Shot Selection Study 10-8-11: Flyers Shut Down Devils
One major concern for this season's Philadelphia Flyers is replacing goal scoring. The concern is understandable given the loss of Mike Richards, Jeff Carter and Ville Leino, forwards who scored a combined total of 78 goals in 2010-11, which composed 30% of the Flyers total offense.
With the movement of those players came the addition of gritty forwards like Wayne Simmonds, Max Talbot and Jakub Voracek, in addition to a bon-a-fide number one goaltender in Ilya Bryzgalov. The organization actively tried to change their strategic philosophy from an offensive-minded juggernaut to a physically imposing defensive team with speed.
In Saturday night’s 3-0 win over the New Jersey Devils it was abundantly clear that the new philosophy was in full effect.
The above shot charts are representations of the shots registered by New Jersey. The Devils amassed a total of 20 shots Saturday; seven in the first, ten in the second and three in the third.
When looking at the charts it's important to take note of the circled area between the two face-off circles. That area is called the slot and is a high-scoring area. It's critical for defensemen to keep the area clear for several reasons, most importantly to limit close range shots and screens.
What's apparent from these charts is the Devils didn't register a shot from the slot on Saturday. Even more impressive is that the Devils only attempted five shots from inside the face-off circles. That means the defense forced New Jersey to the outside causing the majority of their shots to come from the perimeter, which are typically lower percentage shots.
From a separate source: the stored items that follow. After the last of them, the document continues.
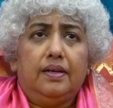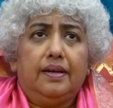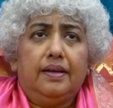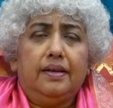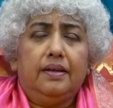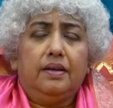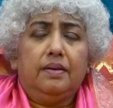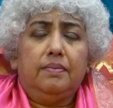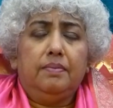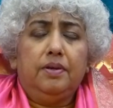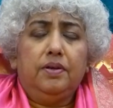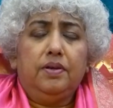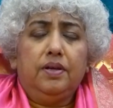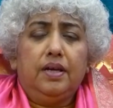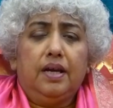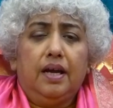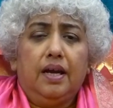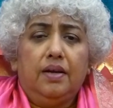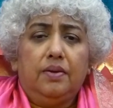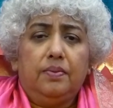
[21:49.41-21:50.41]
can
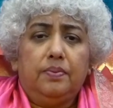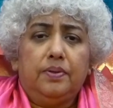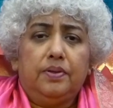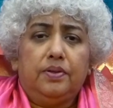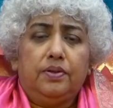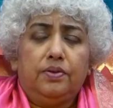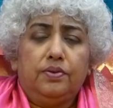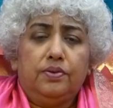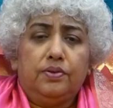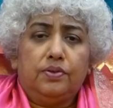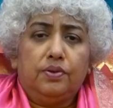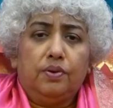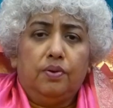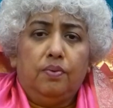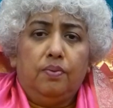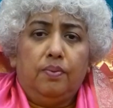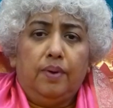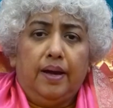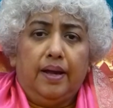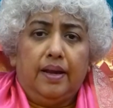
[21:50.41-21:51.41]
communicate with you
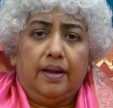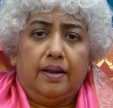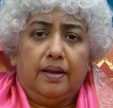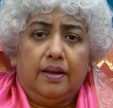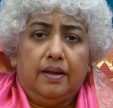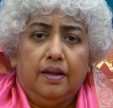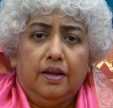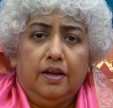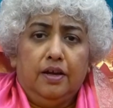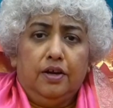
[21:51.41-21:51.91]
so well.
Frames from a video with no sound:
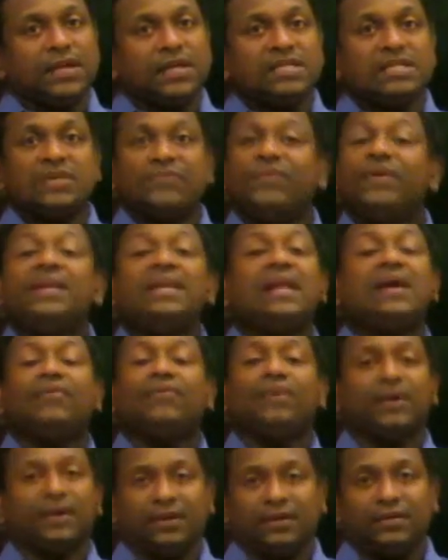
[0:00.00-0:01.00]
See, we
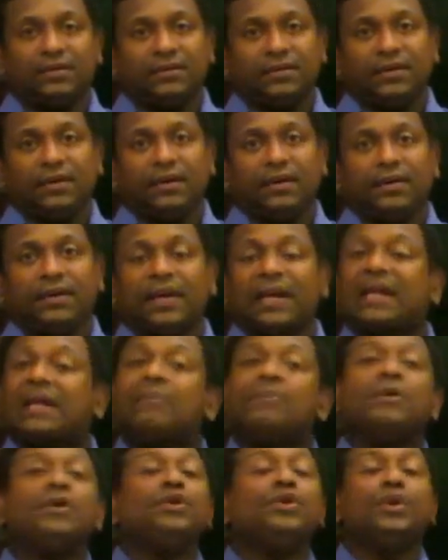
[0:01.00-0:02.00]
never
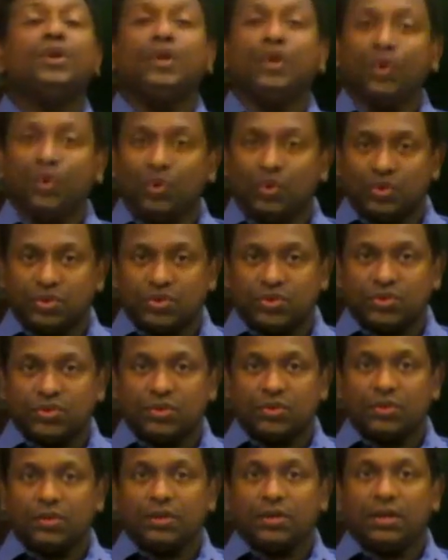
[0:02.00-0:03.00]
recommend to
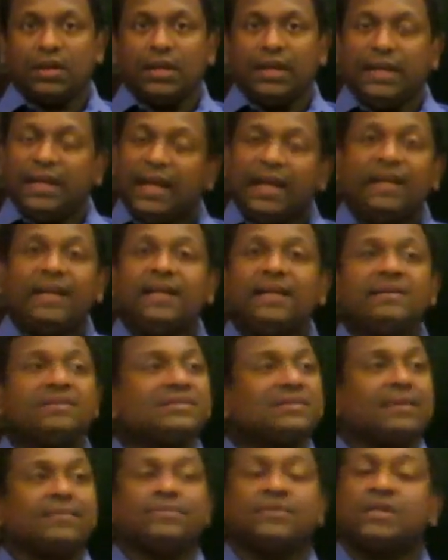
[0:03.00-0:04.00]
use any
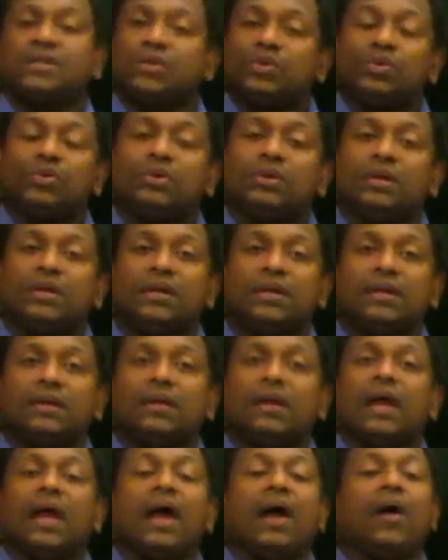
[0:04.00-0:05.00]
substitute
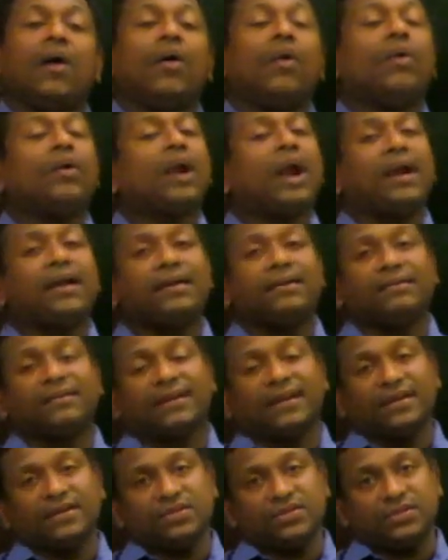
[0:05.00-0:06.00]
or
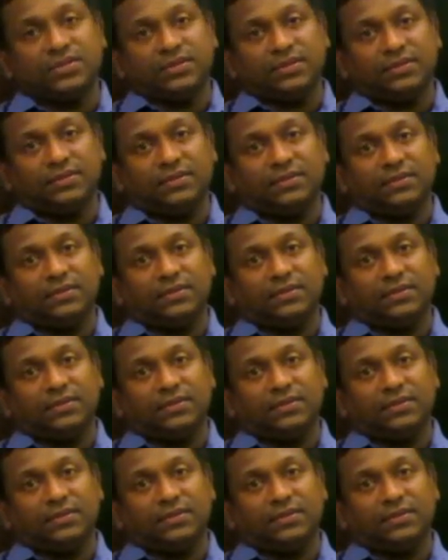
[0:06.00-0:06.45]
adulterants.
While last night’s shut out is an accomplishment for Bryzgalov, it's also a testament to the Flyers defense. They played a disciplined defensive game and wore down the Devils. Their play helped record the franchise’s first shutout since April 6, 2010, ending a regular season drought of 85 games.
Bryzgalov not only stopped all 20 shots he faced on Saturday but has also stopped 42 of 43 shots faced this season. He has currently gone a little over 110 minutes of game time without allowing a goal.
Last year, the Flyers goaltending would allow soft goals on shots that seemingly should have been saved. But two games in with Bryzgalov and soft goals look to be minimized.
Bryzgalov’s old team, the Coyotes, might have to get used to it moving forward.
“If there was any question whether or not the Coyotes would miss Ilya Bryzgalov,” Comcast Sportsnet Bay Area correspondent Kevin Kurz tweeted, “[Phoenix goaltender] Mike Smith has allowed two softies.”
It's still too early to determine what this team will be capable of this season. What can be said thus far is that the organization’s plan looks poised to play out the way they hoped it would. The team is strong, fast, and defensively disciplined. Simmonds, Read and Couturier are developing roles and Claude Giroux is continuing where he left off last season.
With the Flyers playing the way they have, goal scoring may quickly become a concern of the past.